# [What is expected]
From the listing below, please restate exactly the lines beginning at the one with "Frames from a" and ending at the one with "[0:06.00-0:06.90]", both included, and skip the pictures.

# [Material for this task]
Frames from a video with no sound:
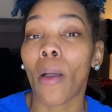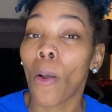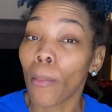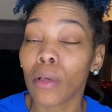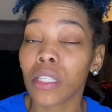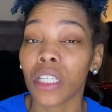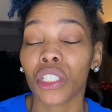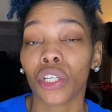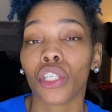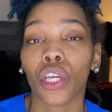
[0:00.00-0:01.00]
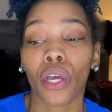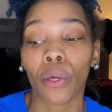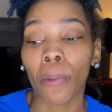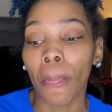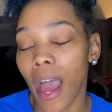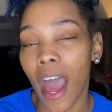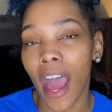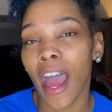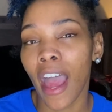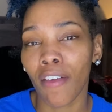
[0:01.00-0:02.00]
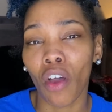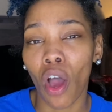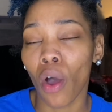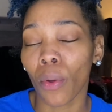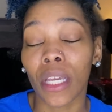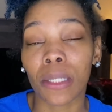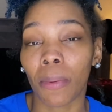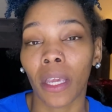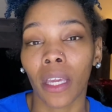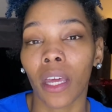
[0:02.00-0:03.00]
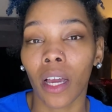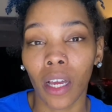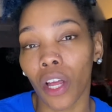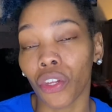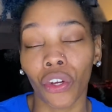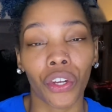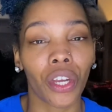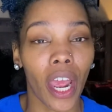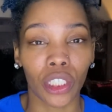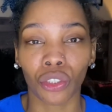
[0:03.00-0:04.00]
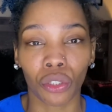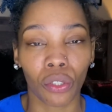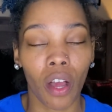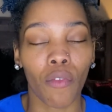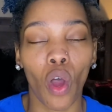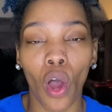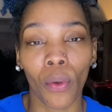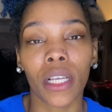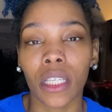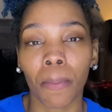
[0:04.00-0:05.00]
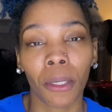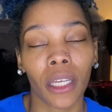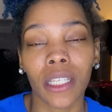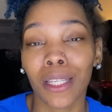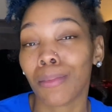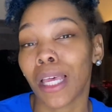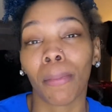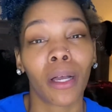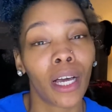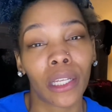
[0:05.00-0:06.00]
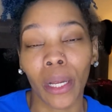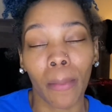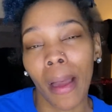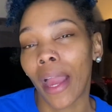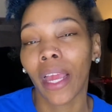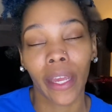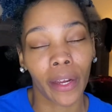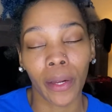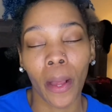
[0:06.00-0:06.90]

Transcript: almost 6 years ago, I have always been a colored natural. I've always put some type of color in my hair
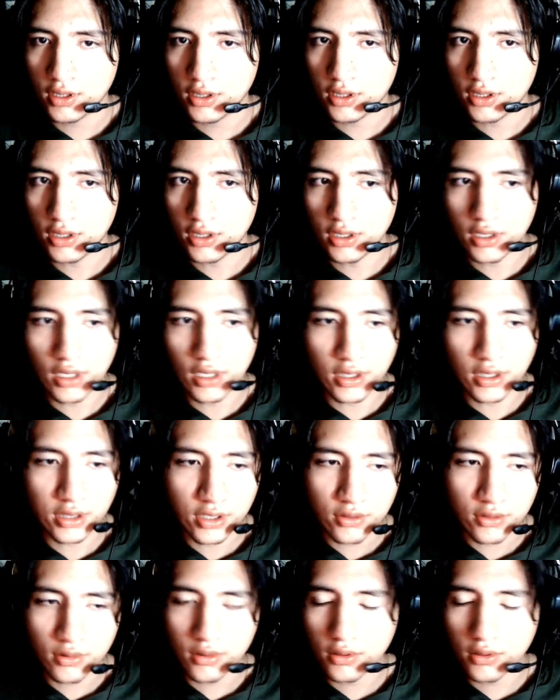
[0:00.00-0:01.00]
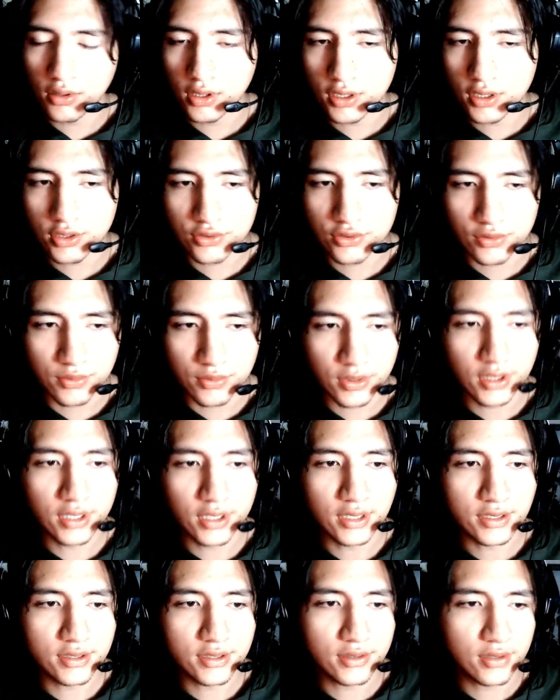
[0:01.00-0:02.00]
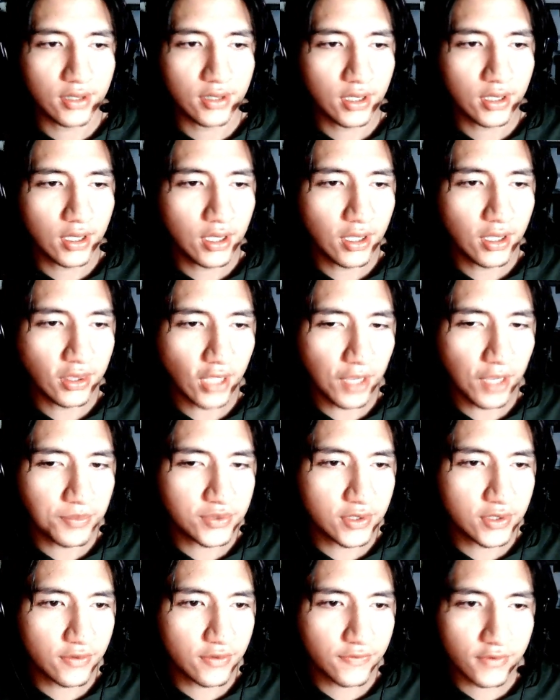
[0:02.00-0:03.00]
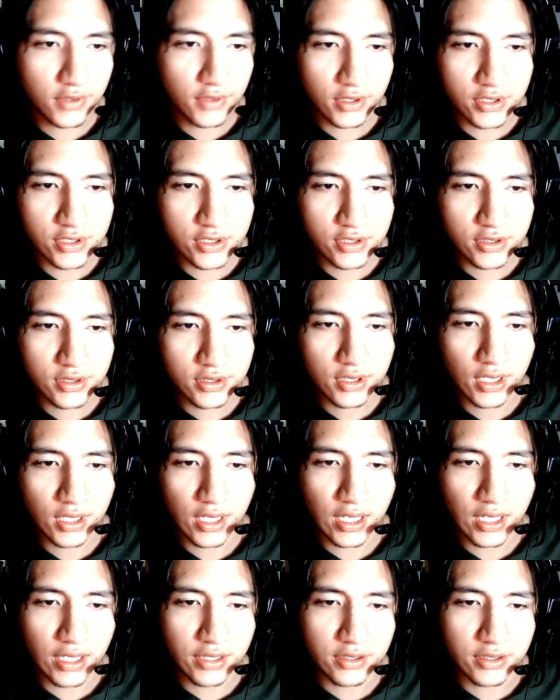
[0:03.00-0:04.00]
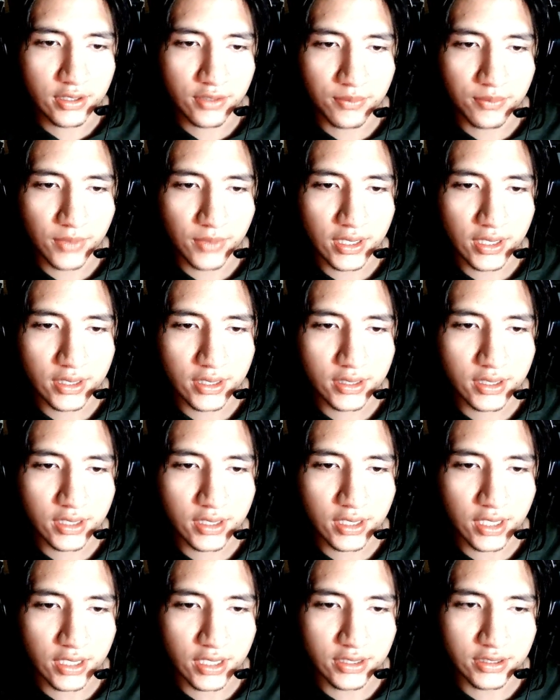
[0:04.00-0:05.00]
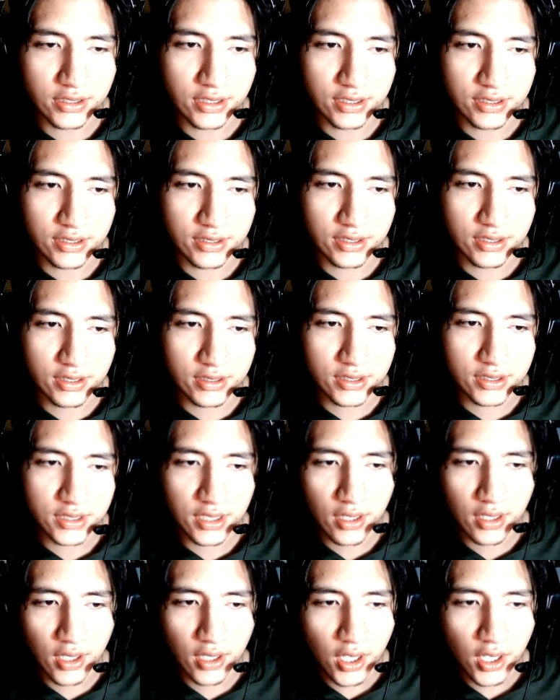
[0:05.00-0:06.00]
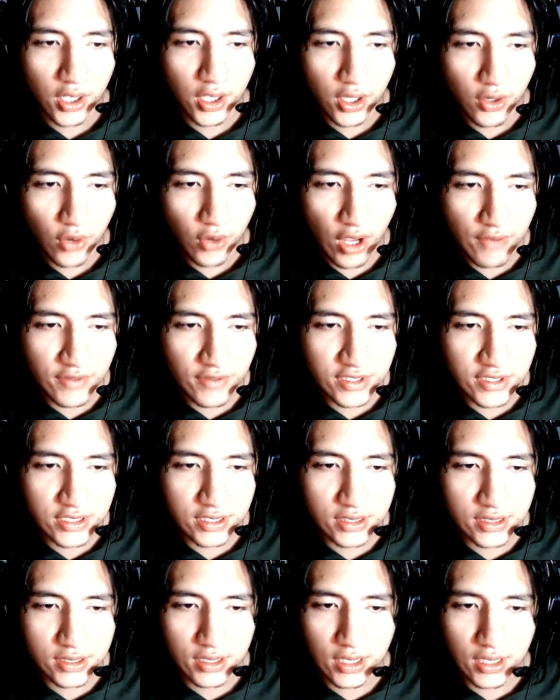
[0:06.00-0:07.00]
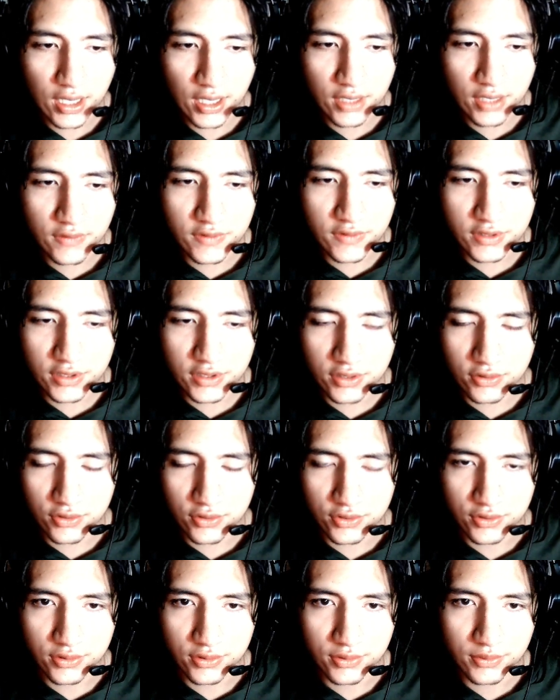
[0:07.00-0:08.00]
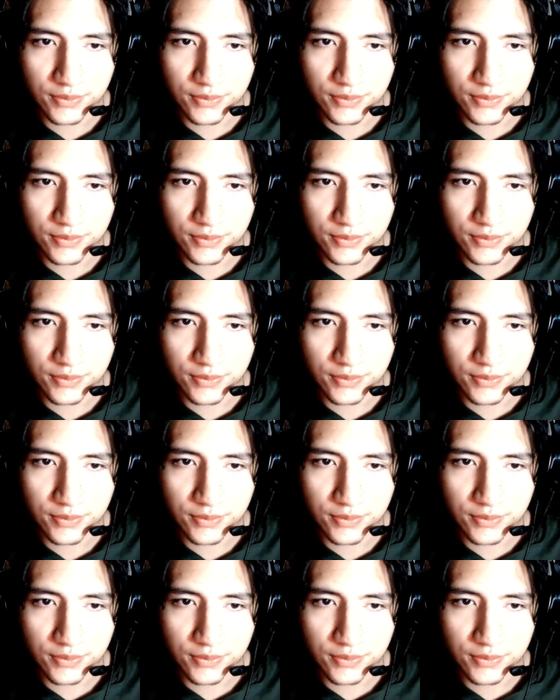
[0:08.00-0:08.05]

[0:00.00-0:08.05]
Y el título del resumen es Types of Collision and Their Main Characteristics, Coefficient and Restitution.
...
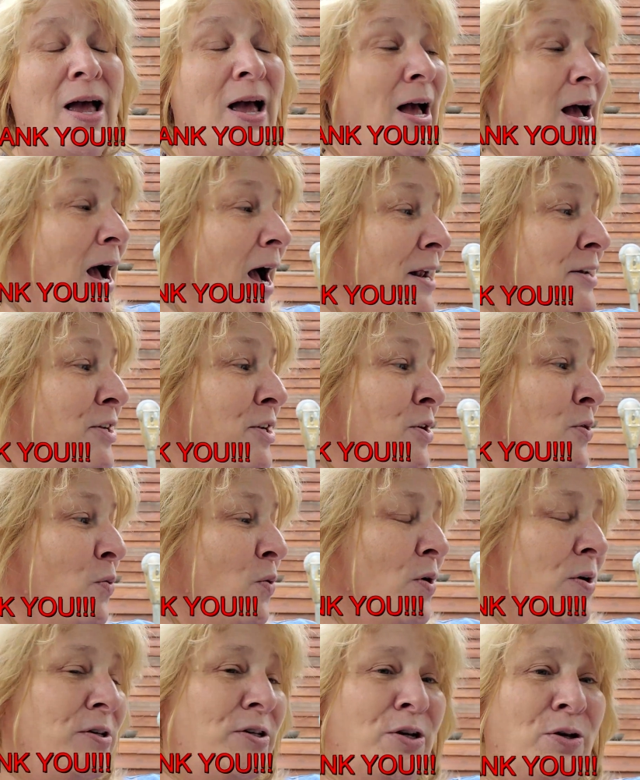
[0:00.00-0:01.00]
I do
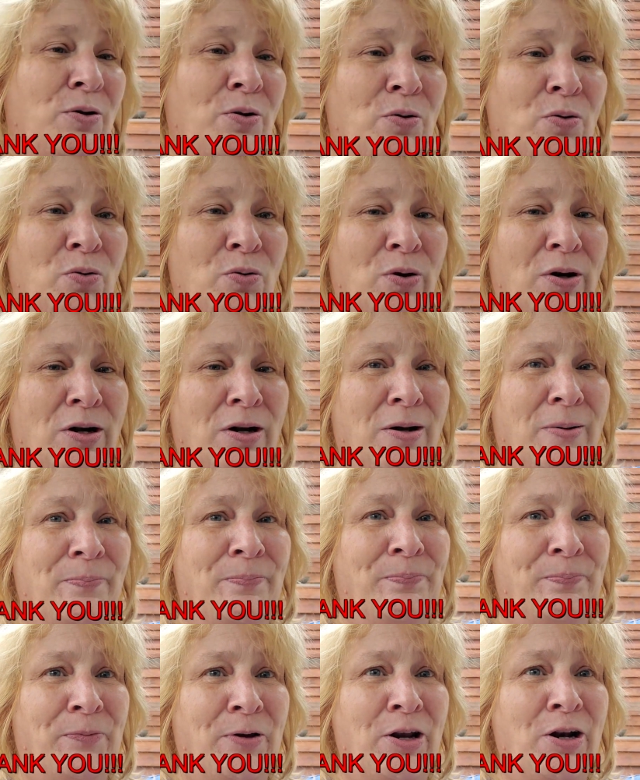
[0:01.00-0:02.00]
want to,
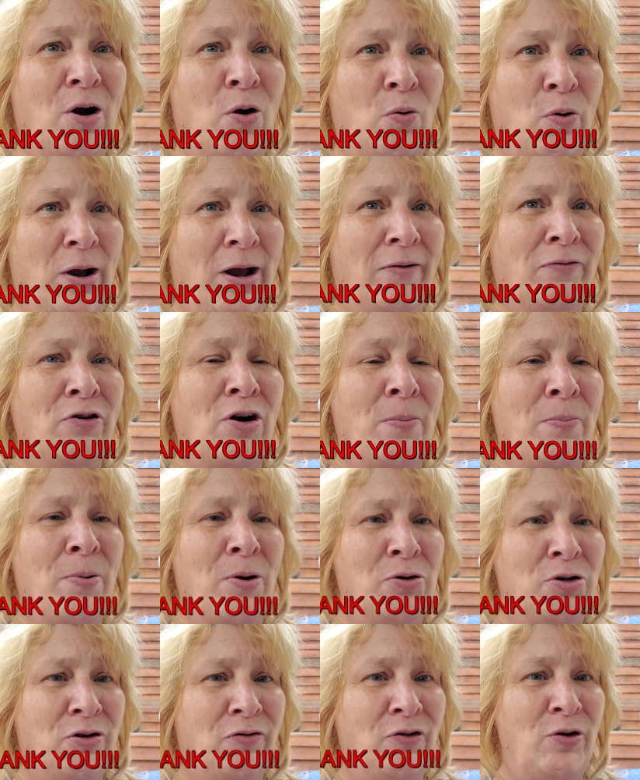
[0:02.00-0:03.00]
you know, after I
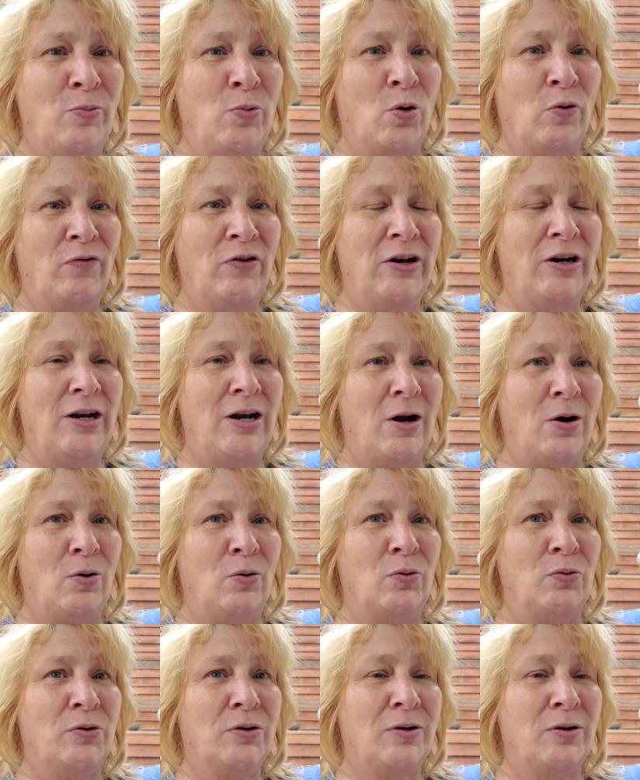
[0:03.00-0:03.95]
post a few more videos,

# [Expected output]
Frames from a video with no sound:
[0:00.00-0:01.00]
[0:01.00-0:02.00]
[0:02.00-0:03.00]
[0:03.00-0:04.00]
[0:04.00-0:05.00]
[0:05.00-0:06.00]
[0:06.00-0:06.90]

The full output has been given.